I have a large (150,000 x 150,000) symmetric positive semidefinite sample covariance matrix whose matrix square root I wish to compute efficiently in Python.
Is there any way to speed up the square root computation given that the matrix is symmetric psd? scipy.linalg.sqrtm is slow for my purpose.
Depending on your application, if it is enough to find Bs @ Bs.T ~ B
, you can use Cholesky decomposition. If not you could get the square root based on eigenvalue decomposition.
import numpy as np;
import scipy.linalg
A = np.random.randn(1500, 1500)
%%time
Bs = scipy.linalg.sqrtm(B)
Wall time: 4.4 s
- Our baseline
%%time
Bs = scipy.linalg.cholesky(B)
Wall time: 52 ms
Cholesky is much faster
D, V = scipy.linalg.eigh(B)
Bs = (V * np.sqrt(D)) @ V.T
Wall time: 1.62 s
more than twice faster (it explores symmetry)

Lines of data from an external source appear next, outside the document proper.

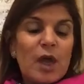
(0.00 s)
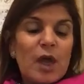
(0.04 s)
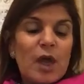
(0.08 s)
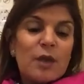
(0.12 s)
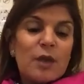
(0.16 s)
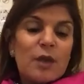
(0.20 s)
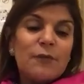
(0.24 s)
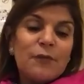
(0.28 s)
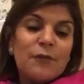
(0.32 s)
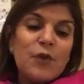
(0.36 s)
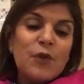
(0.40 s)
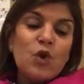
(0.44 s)

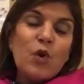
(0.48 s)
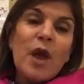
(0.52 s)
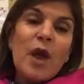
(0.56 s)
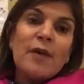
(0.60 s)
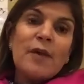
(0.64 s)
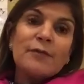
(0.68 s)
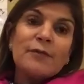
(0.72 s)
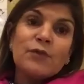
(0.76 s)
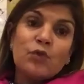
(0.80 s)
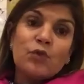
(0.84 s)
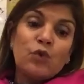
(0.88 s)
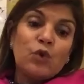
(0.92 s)
if you
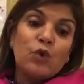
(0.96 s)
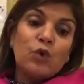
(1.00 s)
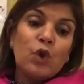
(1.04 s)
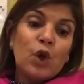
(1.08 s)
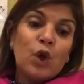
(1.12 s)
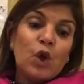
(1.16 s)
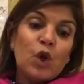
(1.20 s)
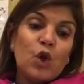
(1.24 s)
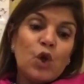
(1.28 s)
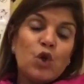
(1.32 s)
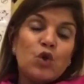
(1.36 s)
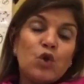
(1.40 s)
have to
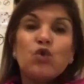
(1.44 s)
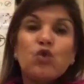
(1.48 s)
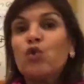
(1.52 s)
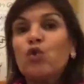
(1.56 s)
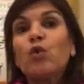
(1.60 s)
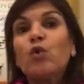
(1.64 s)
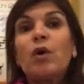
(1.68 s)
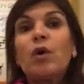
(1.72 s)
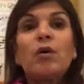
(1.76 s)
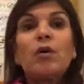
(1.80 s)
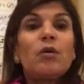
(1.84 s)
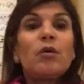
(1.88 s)

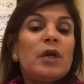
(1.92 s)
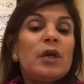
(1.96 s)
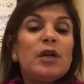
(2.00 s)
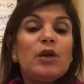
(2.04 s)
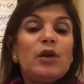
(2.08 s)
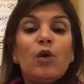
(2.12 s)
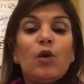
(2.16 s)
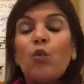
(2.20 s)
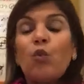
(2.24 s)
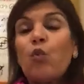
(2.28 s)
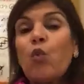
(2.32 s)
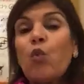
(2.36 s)
do, you
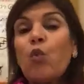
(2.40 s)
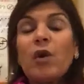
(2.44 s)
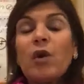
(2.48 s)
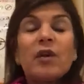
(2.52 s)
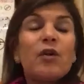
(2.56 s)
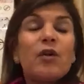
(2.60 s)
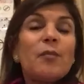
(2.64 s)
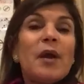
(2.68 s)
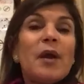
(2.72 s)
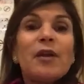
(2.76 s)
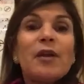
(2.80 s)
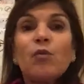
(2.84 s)
know,
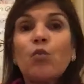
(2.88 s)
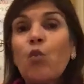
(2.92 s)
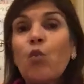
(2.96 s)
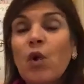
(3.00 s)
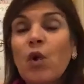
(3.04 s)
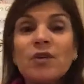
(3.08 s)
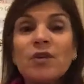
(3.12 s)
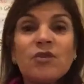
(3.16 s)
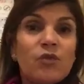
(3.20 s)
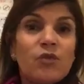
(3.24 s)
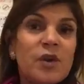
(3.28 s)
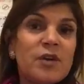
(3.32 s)
no matter
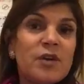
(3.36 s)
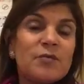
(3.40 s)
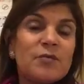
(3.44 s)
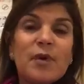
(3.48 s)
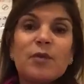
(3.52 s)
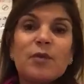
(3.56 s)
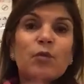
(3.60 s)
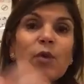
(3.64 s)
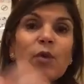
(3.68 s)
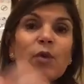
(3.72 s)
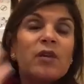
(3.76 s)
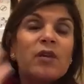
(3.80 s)
what
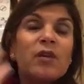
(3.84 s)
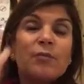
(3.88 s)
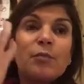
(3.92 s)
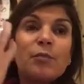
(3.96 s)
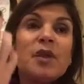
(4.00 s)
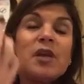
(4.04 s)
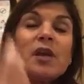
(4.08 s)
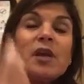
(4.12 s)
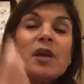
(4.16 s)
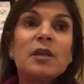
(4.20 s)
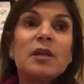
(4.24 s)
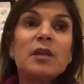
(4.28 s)
treatment, what could be,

Pytorch have supports some linear algebra functions, and they vectorize accross multiple CPUs
import torch.linalg
B_cpu = torch.tensor(B, device='cpu')
Square root using eigh (12 logic / 6 physical CPUs)
%%time
D, V = torch.linalg.eigh(B_cpu)
Bs = (V * torch.sqrt(D)) @ V.T
Wall time: 400 ms
Or Cholesky decomposition
Bs = torch.linalg.cholesky(B_cpu)
Wall time: 27 ms